Come succede per la maggior parte delle ricette, infine, il risotto giallo è passato dalle leggendarie cucine degli chef a quelle casalinghe, aumentando la sua bontà con una nuova serie di variazioni.
L’importante è usare una casseruola adatta (in alluminio va benissimo), scegliere un Carnaroli o un Vialone Nano, usare burro e cipolla come base, aggiungere brodo di carne bollente (migliore è il brodo, migliore sarà il risotto, ha detto Jamie Oliver) e servirlo all’onda: l’unica accortezza sta nel ricordare che lo zafferano in polvere va sciolto in acqua o brodo, mentre gli stimmi vanno chiusi nell’alluminio e scaldati.

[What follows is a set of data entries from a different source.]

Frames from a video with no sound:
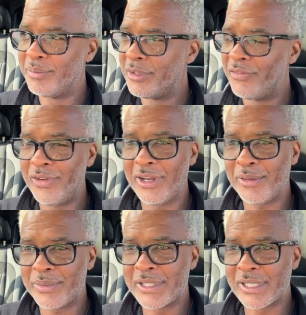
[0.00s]

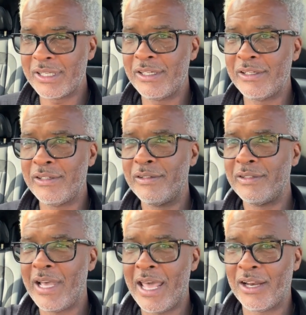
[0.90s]
Develop a skill
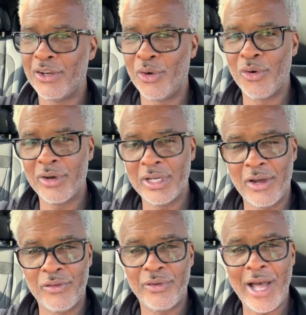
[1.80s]
at a lower
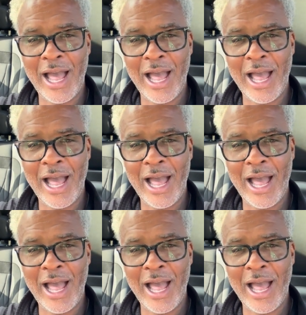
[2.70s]
level.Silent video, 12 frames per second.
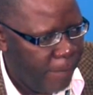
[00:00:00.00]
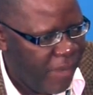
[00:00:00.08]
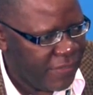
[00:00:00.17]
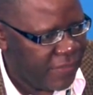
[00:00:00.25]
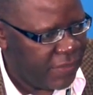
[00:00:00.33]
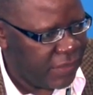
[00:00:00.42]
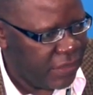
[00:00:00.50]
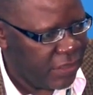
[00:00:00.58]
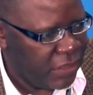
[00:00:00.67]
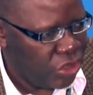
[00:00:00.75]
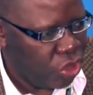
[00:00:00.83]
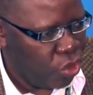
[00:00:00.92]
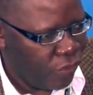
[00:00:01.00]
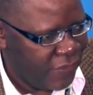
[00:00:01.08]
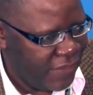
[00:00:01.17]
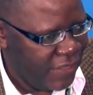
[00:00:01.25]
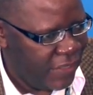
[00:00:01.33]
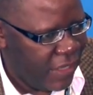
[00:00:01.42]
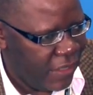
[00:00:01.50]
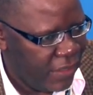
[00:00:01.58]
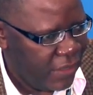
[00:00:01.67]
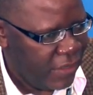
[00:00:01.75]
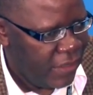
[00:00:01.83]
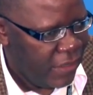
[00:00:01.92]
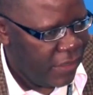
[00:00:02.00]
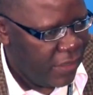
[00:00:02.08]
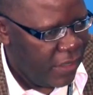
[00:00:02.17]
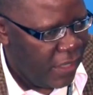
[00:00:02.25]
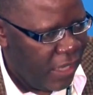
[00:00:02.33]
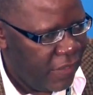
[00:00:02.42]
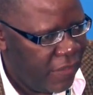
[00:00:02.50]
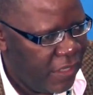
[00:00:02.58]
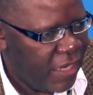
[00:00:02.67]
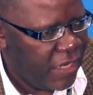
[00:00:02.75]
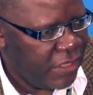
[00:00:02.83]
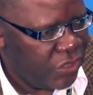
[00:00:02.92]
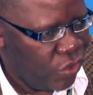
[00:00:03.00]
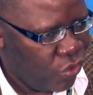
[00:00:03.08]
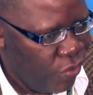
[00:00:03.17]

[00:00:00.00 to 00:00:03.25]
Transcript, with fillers: must consider, and the international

Poi si possono fare delle aggiunte: guanciale (o bacon); capperi e polvere di caffè; würstel; funghi porcini; paprika; salsiccia; porri croccanti; aceto balsamico tradizionale; scorza d’arancia e/o di limone; polvere di liquirizia; ragù di codini di maiale (com’è tipico della gastronomia cremasca); curcuma, barba di frate e scorza di limone; guanciale, cipollotto e vodka per sfumare; fave, capesante, porro, Martini dry; fonduta.
Lo si presenta: nel tomino; frullato e servito con chips di melanzane e crostini all’aglio; nella pasta brik croccante; come ripieno di un biscotto al parmigiano; a cubetti, farcito di formaggio; nei mini stecchi. Si aromatizza il brodo con petali di rosa.
Si manteca con cacioricotta o taleggio o burrata.
E, se avanza, si mette in padella con strati di asiago e radicchio o a frittata con provolone oppure lo si usa come farcitura, con spinaci e fichi secchi, per un rollé di maiale o come arancina che contiene un ragù di manzo ai piselli o un mix di scamorza bianca, prosciutto cotto, piselli e besciamella.
Infine, il risotto giallo è uscito dalle cucine per tornare fra le strade: ho letto di un’Ape Car che gira per Milano proponendolo come “cibo da passeggio”…e mi piace pensare che il conducente spesso si fermi e guardi in alto per omaggiare proprio loro, le vetrate del Duomo “allo zafferano”!